▶ [DATA SUPPLIED]:
-.-.-
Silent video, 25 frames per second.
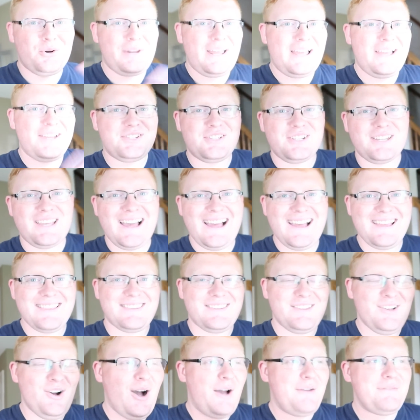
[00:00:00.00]
As you guys
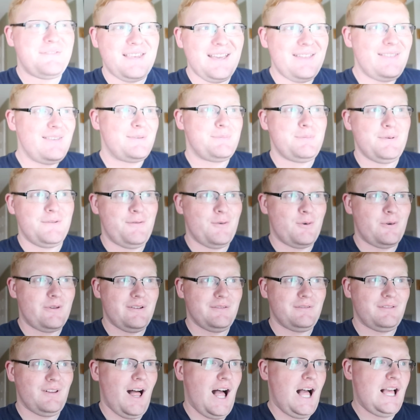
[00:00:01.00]
know, I've said this before in the
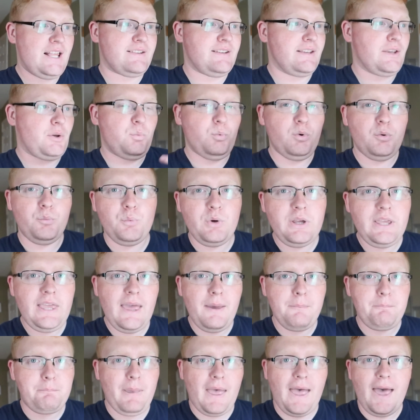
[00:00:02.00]
vlogs, like when we
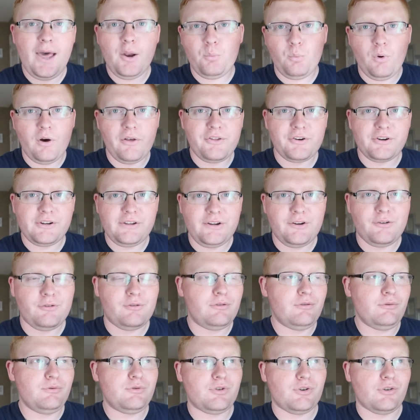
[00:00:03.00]
get bad weather here in
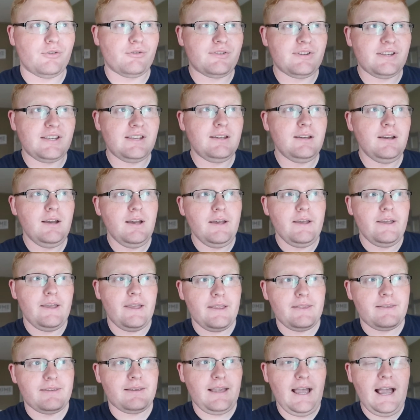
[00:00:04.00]
New Jersey,
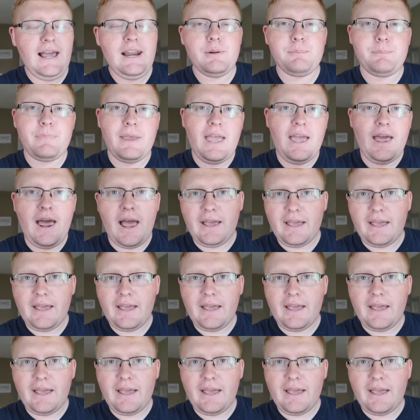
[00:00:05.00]
it's kind of bad.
-.-.-
▶ [PROBLEM DESCRIPTION]: Write the material out again word for word and omit any images.

▶ [RESPONSE TO THIS EXERCISE]:
Silent video, 25 frames per second.
[00:00:00.00]
As you guys
[00:00:01.00]
know, I've said this before in the
[00:00:02.00]
vlogs, like when we
[00:00:03.00]
get bad weather here in
[00:00:04.00]
New Jersey,
[00:00:05.00]
it's kind of bad.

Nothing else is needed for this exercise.